Deploying the microphone array
The past month was very exciting for me. Five years ago, I was invited to a bachelor party in Oxford, England. As I was skipping along on a path in this city with its scholarly atmosphere, I had an idea for a project that finally comes to fruition now. I do not recall exactly where I was when I had my idea. I just wish I could say that I had the idea while playing croquet in the Masters Garden at Christ Church College, but I digress.
I had been studying the honey bee waggle dance to help out with a project that aims to understand how honey bees use the landscape at the time (you can read more about that on my wife's research page). For this, it is important to understand how exactly bees communicate to their nestmates where they have found food, and I was trying to improve the methods that are used to estimate where a bee had foraged based on videos of recorded dances. It occurred to me then that since bees are using a vibration signal for communicating in the dark of the hive, we should maybe better listen to the bees to understand where they forage instead of looking at them. The general idea was that if we used a microphone array, we could track bees' dances acoustically. Because I was a postdoc at the time, I did not have the resources to act on that idea.
Now I have had the good fortune to end up at Virginia Tech, where Ricardo Burdisso, an expert on acoustic source localization teaches and researches. Together with the help of undergraduate student Tianyu Zhao, Ricardo built a microphone array this summer, and it was finally time to deploy it. In mid-August undergrad research assistants Bethany McKenna and Keiran Zwirner helped Tianyu and me to install the Plexiglas panel with the microphone array in an observation hive.
The next day we set out to train bees to syrup feeders. Here, Bethany is seen monitoring the syrup feeder to mark any new recruits that arrive with small number tags.
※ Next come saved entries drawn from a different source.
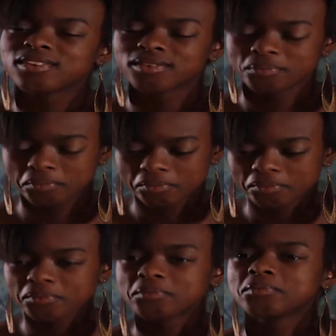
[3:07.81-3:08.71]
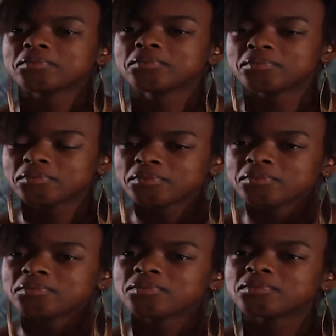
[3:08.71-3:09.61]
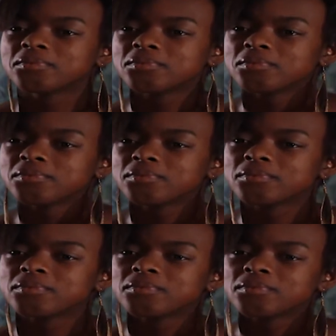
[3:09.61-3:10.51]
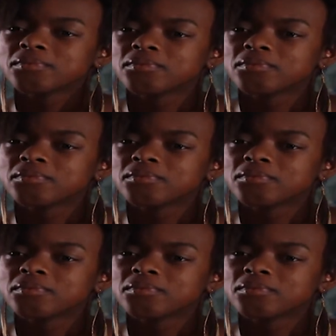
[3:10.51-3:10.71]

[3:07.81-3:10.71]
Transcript: But at first, when I started doing it, it's like they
After a couple of visits to the feeders, these marked recruits then advertised the food source to their nestmates when back in our observation hive. In the following video you can see such a marked dancer. In the bottom row of microphones, she is dancing right under the second microphone from the right:
Concurrently to recording the dances on videos, we measured the sound pressure using Ricardo's equipment:
Here is plot of the measurements from one of the microphones, with the portion of the recording that looks like a dance to us:
We are confident that we have some good recordings of dances (how exciting!). We will now further analyze the videos and acoustic data to improve on our experimental setup. The impeding cold is a perfect excuse to ditch the field work and go to the lab!